There will also be two forums this year. The first panel, which also served as a session at the Southern Intellectual History Circle this past February, will explore the ways that southerners adapted civil religion into their own images. The essays explore ways that civil religion may help us see a South beyond a narrow understanding of Lost Cause.

The second forum features a broadening of our understanding of southern religion by examining the ways that religious life in the Caribbean and the broader Atlantic world influenced religious experience in the American South. Under an umbrella mentioned in the Podcast 24 the JSR will think about a South Beyond the South in coming issues to expand what we mean by southern religion. The journal is not content with just a new content format. The editors will also add a new feature.

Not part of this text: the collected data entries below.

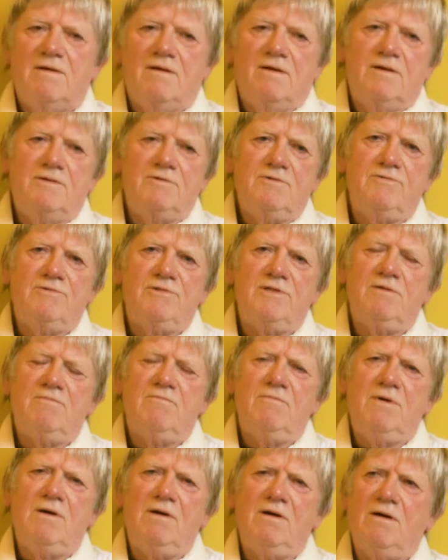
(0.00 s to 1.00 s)
And you
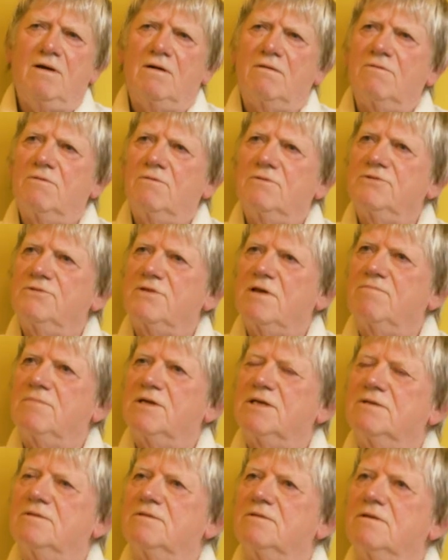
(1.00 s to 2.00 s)
think, wow, what's that
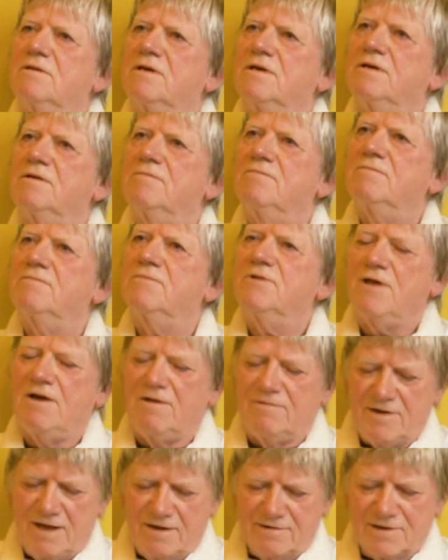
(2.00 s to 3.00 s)
mean?
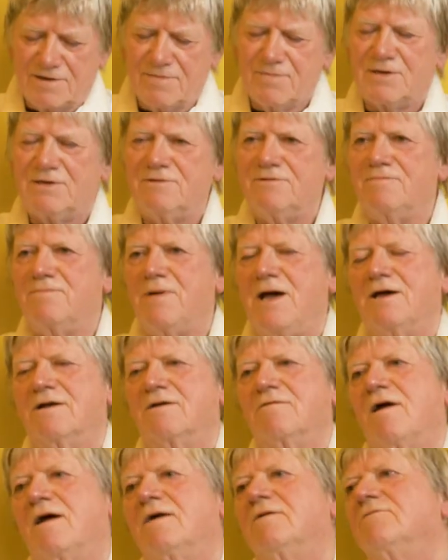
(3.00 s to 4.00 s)
Without knowing a bit of the
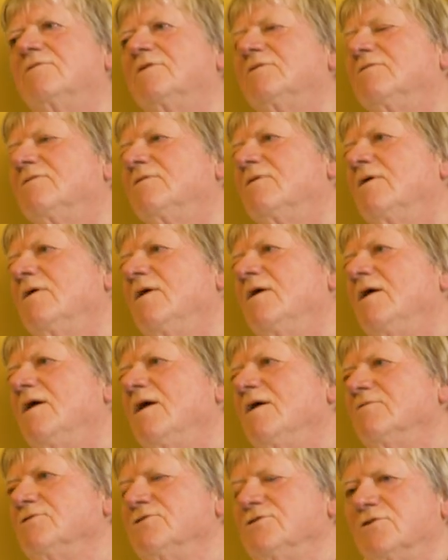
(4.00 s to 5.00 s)
background. And
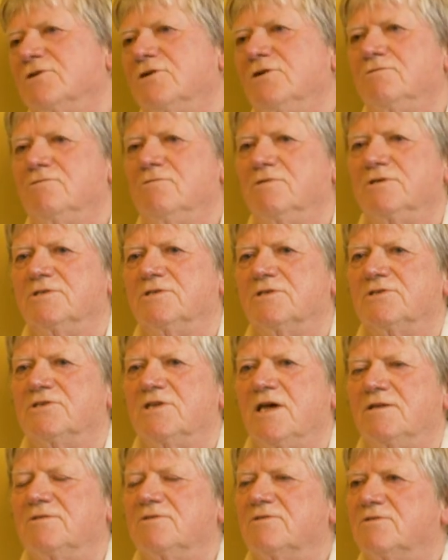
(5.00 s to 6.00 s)
it wasn't cool in the
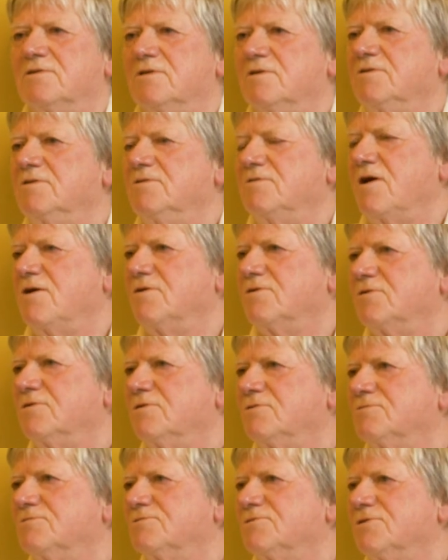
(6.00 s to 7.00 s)
sense that,
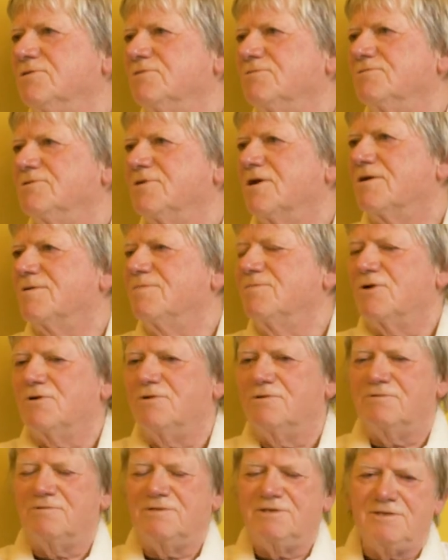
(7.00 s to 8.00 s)
cool dude type
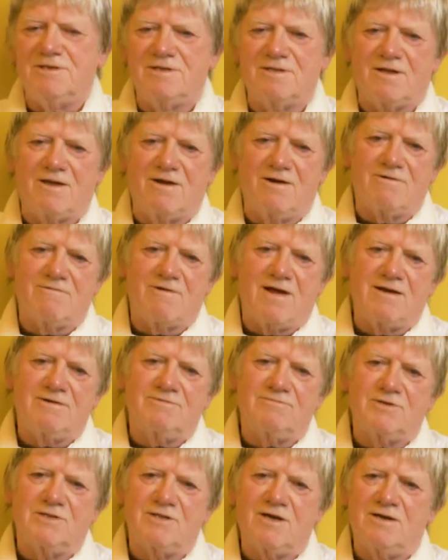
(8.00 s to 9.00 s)
cool. He didn't go
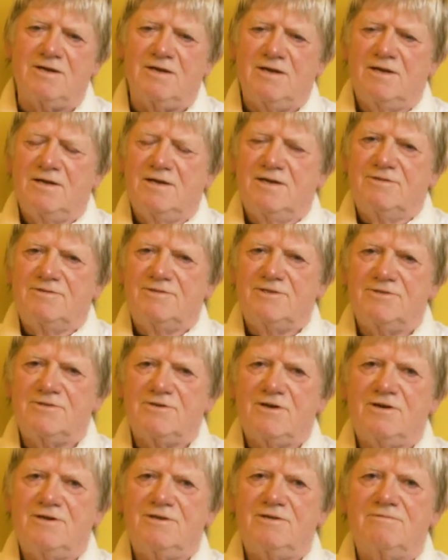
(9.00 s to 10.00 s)
around with a
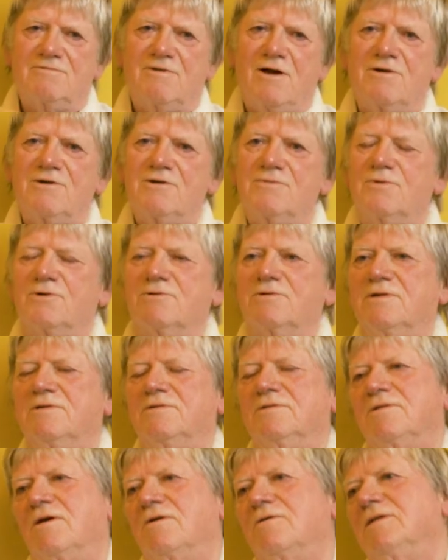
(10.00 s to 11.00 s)
designer robe or,
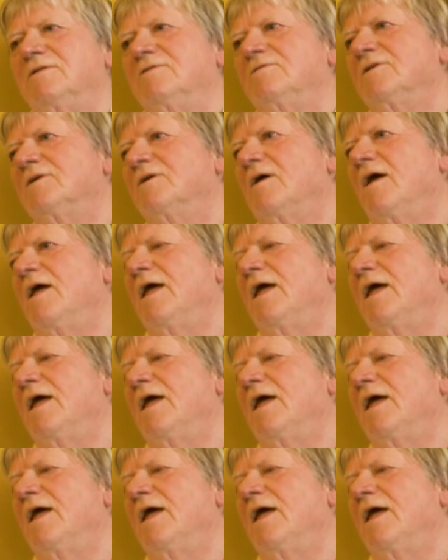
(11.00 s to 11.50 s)
anything.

Under the title Critical Conversations, JSR will introduce non-peer reviewed content that engages ideas critical to the field. The idea behind this format is to produce content that moves to publication more quickly in order to address timely issues. We also hope to create space for reflection on how the field moves forward in conscious ways as scholars read JSR and think in new ways about their own projects. The first of these conversations will roll out this year.

There appears to be an area between peer-reviewed journals and blogs that has not been utilized. The Journal of Southern Religion has been positioned to lead the way in this new arena. The editorial team is excited about the possibility to elevate JSR and expand its reach. We will become the multidisciplinary journal the founders envisioned almost twenty years ago.